I – Jornada Integral de Trabalho Docente:

a) total da carga horária semanal: 40 horas (2.400 minutos); b) atividades com alunos: 26h40min (1.600 minutos);

II – Jornada Básica de Trabalho Docente: a) total da carga horária semanal: 30 horas (1.800 minutos); b) atividades com alunos: 20 horas (1.200 minutos);

III – Jornada Inicial de Trabalho Docente: a) total da carga horária semanal: 24 horas (1.440 minutos); b) atividades com alunos: 16 horas (960 minutos);

IV – Jornada Reduzida de Trabalho Docente: a) total da carga horária semanal: 12 horas (720 minutos); b) atividades com alunos: 8 horas (480 minutos).
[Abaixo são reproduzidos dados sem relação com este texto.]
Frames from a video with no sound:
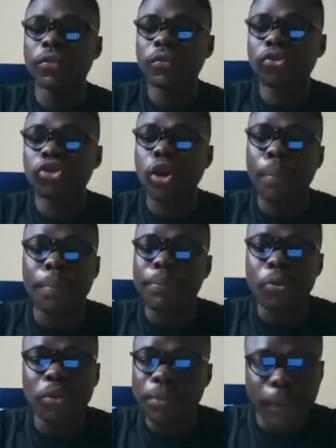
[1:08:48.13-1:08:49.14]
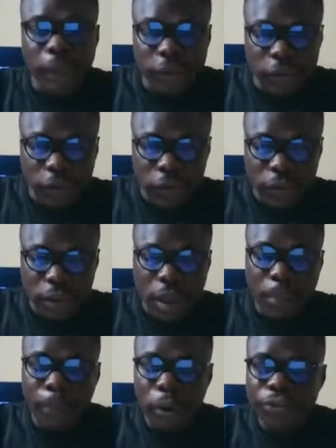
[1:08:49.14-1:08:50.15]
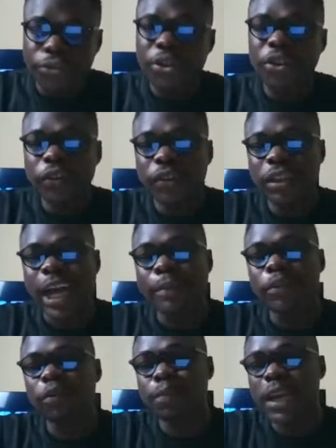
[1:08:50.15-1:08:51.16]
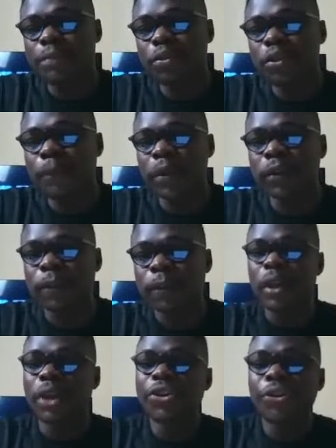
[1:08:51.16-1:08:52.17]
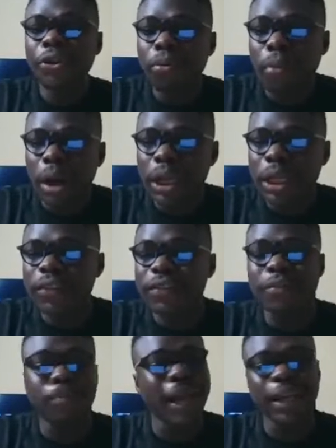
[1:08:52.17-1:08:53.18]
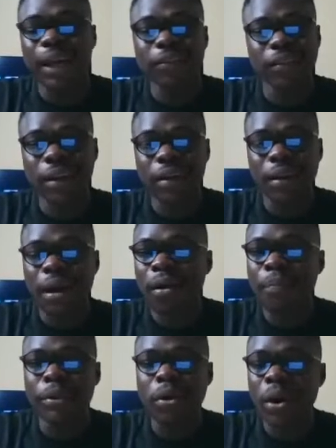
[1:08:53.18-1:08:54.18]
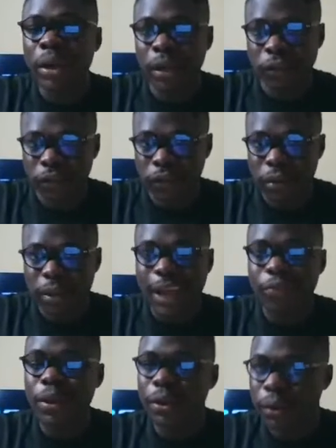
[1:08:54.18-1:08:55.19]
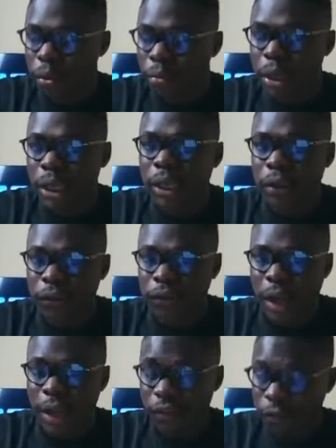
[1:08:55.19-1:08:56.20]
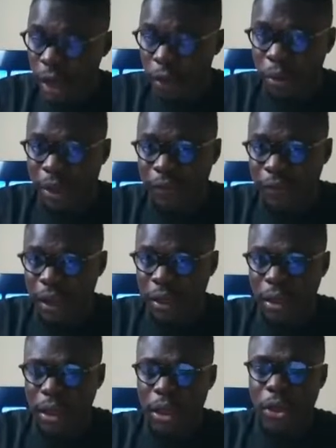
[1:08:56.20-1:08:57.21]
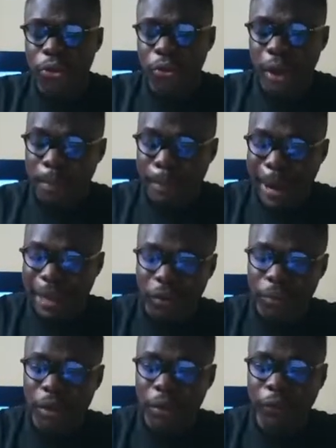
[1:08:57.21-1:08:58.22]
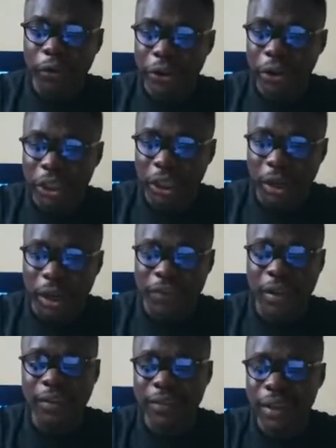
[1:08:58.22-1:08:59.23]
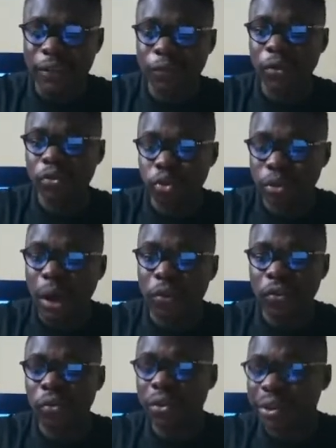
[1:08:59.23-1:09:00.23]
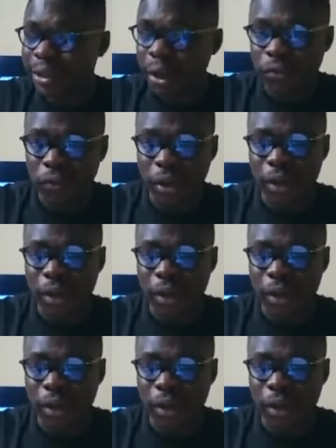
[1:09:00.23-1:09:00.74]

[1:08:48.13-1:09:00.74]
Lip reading: stop building pages, but reduce the time you spend building page. The real money is in buying and selling. I'll be honest. That's where the real money is. As you heard what I've said, you can buy something for $300 now and sell it for 2,000 or $3,000.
Artigo 2º - Para cumprimento do disposto no artigo anterior, as jornadas de trabalho docente passam a ser exercidas em aulas de 50 (cinquenta) minutos, na seguinte conformidade:

I – Jornada Integral de Trabalho Docente: a) 32 (trinta e duas) aulas; b) 3 (três) aulas de trabalho pedagógico coletivo na escola; c) 13 (treze) aulas de trabalho pedagógico em local de livre escolha;

II – Jornada Básica de Trabalho Docente: a) 24 (vinte e quatro) aulas; b) 2 (duas) aulas de trabalho pedagógico coletivo na escola; c) 10 (dez) aulas de trabalho pedagógico em local de livre escolha;

III – Jornada Inicial de Trabalho Docente: a) 19 (dezenove) aulas; b) 2 (duas) aulas de trabalho pedagógico coletivo na escola; c) 7 (sete) aulas de trabalho pedagógico em local de livre escolha;

IV – Jornada Reduzida de Trabalho Docente: a) 9 (nove) aulas; b) 2 (duas) aulas de trabalho pedagógico coletivo na escola; c) 3 (três) aula de trabalho pedagógico em local de livre escolha.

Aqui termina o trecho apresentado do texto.